Он хотел сразу же забрать ребенка в больницу. Двойра почти согласилась. «Его вылечат даром», — сказала она. Однако Мендл был против. «Помолчи, Двойра! Никакой доктор не вылечит его, если Бог того не захочет. Что ж, ему расти среди русских детей? Не слыша слова святого? Есть молоко и мясо да кур, жаренных на масле, все, чем кормят в больнице? Мы бедны, но душу Менухима за бесплатное лечение я не продам. В чужой больнице не вылечишься». Как герой, протянул Мендл свою тощую белую руку для укола. Но Менухима не отдал. Он положил поститься дважды в неделю, по понедельникам и четвергам, чтобы склонить Бога помочь его младшему сыну. Двойра же решила отправиться на кладбище, воззвать к останкам предков, просить и их о заступничестве перед Всевышним. Чтобы Менухим стал здоров и не сделался эпилептиком.

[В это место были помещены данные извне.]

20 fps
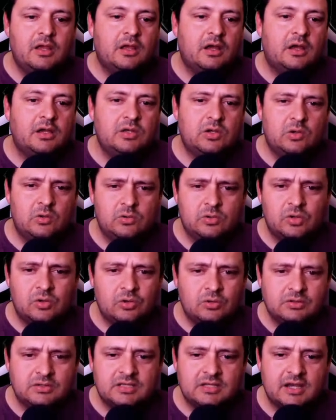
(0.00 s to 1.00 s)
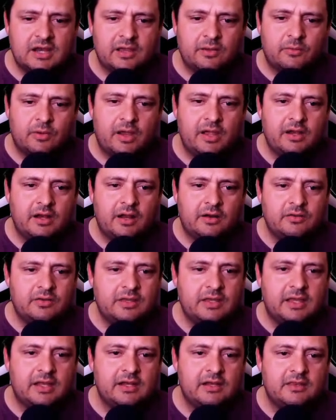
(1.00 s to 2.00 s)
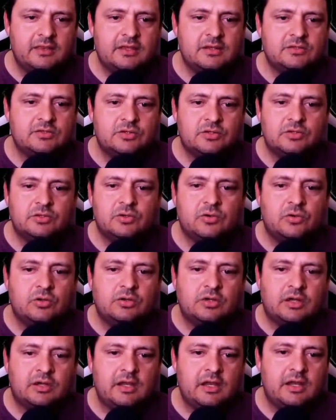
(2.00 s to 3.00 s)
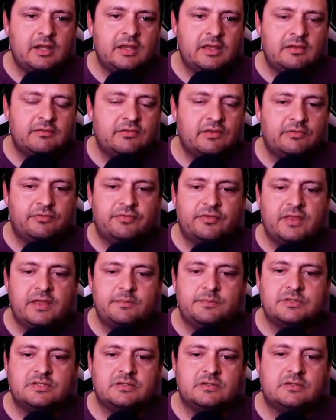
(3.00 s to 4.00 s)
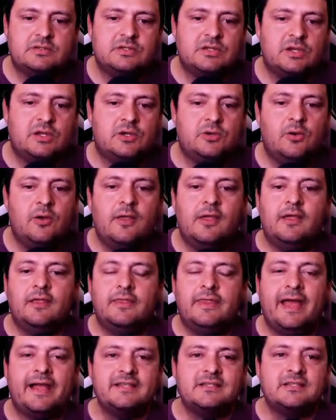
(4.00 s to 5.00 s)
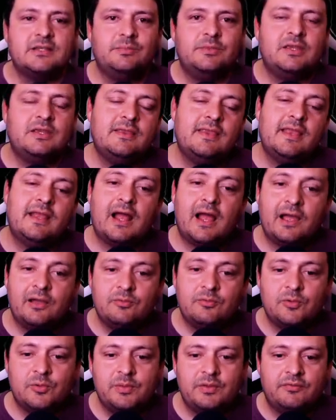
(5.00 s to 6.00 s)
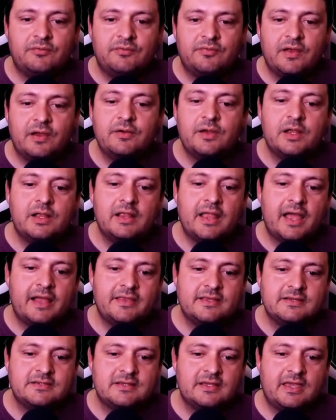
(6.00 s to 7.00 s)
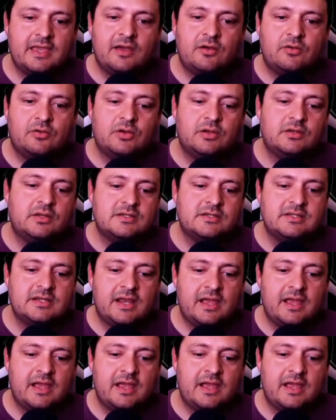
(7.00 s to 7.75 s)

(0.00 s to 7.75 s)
Uh, no gold today, right? I don't think anything turned gold on any of the flips, so that's something that I will be very glad this account doesn't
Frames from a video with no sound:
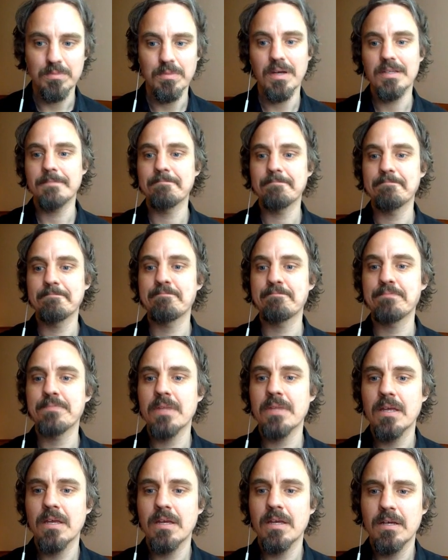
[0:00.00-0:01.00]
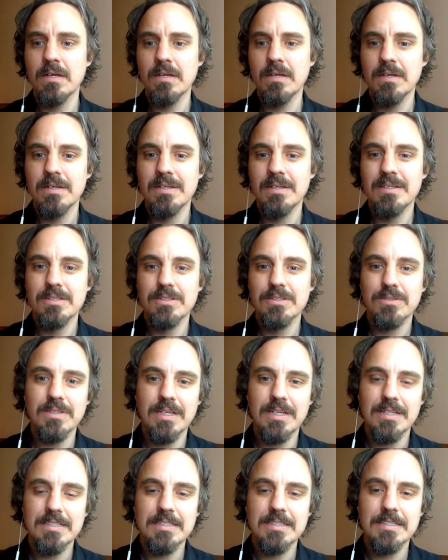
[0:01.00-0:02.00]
mind. So that's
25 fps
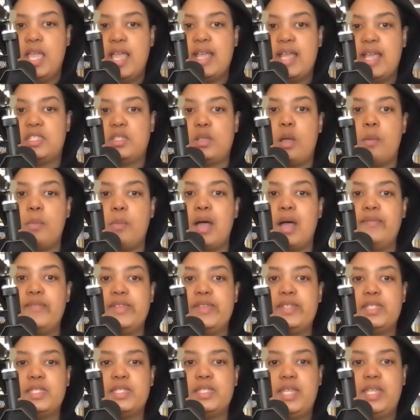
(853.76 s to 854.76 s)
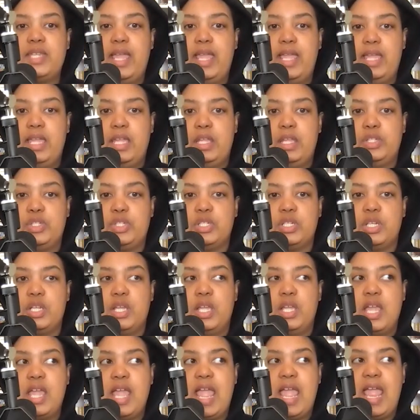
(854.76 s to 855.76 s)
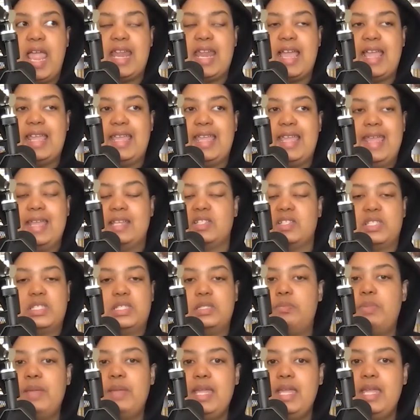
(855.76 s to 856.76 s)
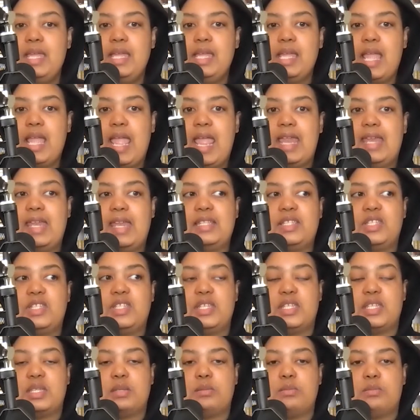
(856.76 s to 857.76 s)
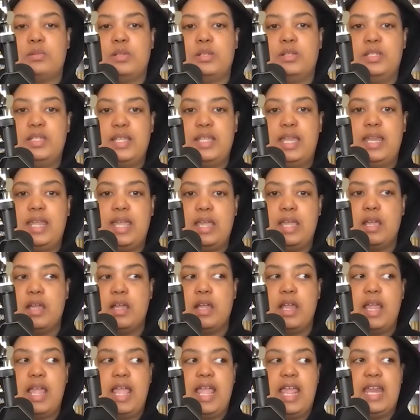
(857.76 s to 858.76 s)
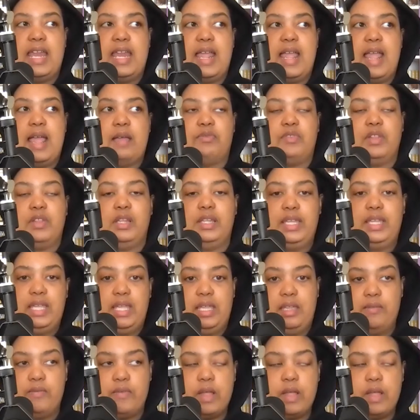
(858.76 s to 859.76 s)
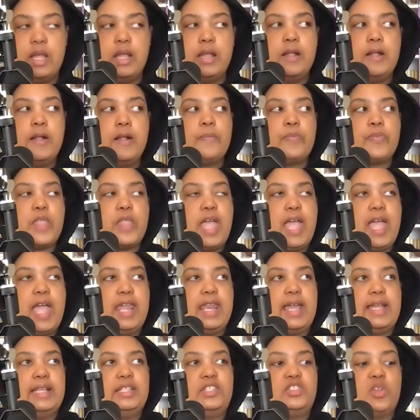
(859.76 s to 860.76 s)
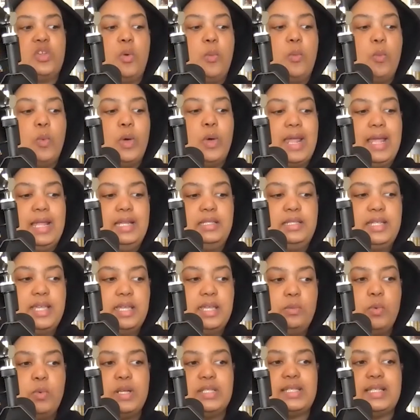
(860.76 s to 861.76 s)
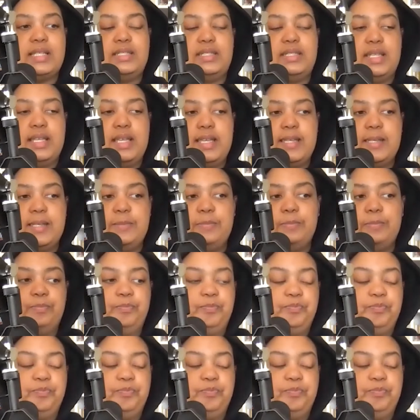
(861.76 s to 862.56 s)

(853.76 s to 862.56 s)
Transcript: And so I'm on this stage and I can't speak and it's just dead air and I have to leave. And so what I did was I said,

И все же с того часа прививки страх, будто чудовище, поселился в жилище Мендла Зингера, и печаль продувала сердца вечно обжигающим и жалящим ветром. Двойра могла вздыхать теперь сколько угодно, и Мендл не останавливал ее. Дольше прежнего прятала она, молясь, лицо свое в воздетых руках, будто творила собственную ночь, чтобы укрыть в ней страх, собственную тьму, чтобы отыскать в ней милость. Ибо она верила, как и сказано в Писании, что свет Господа пронизывает и потемки и доброта его освещает и черную пропасть. Однако припадки у Менухима не прекращались. Старшие дети росли себе и росли, и их здоровье рядом с несчастьем Менухима было что бельмо в глазу у Двойры. Вроде как здоровые дети вытягивают соки из хиляка. И Двойра начинала ненавидеть их громкий крик, их красные щеки, их стройность. Она ходила на кладбище и в дождь, и в зной. Билась там головой об обомшелые песчаные холмики, выросшие на останках ее праотцев. Она взывала к мертвым и, чудилось, слышала в ответ их глухие утешения.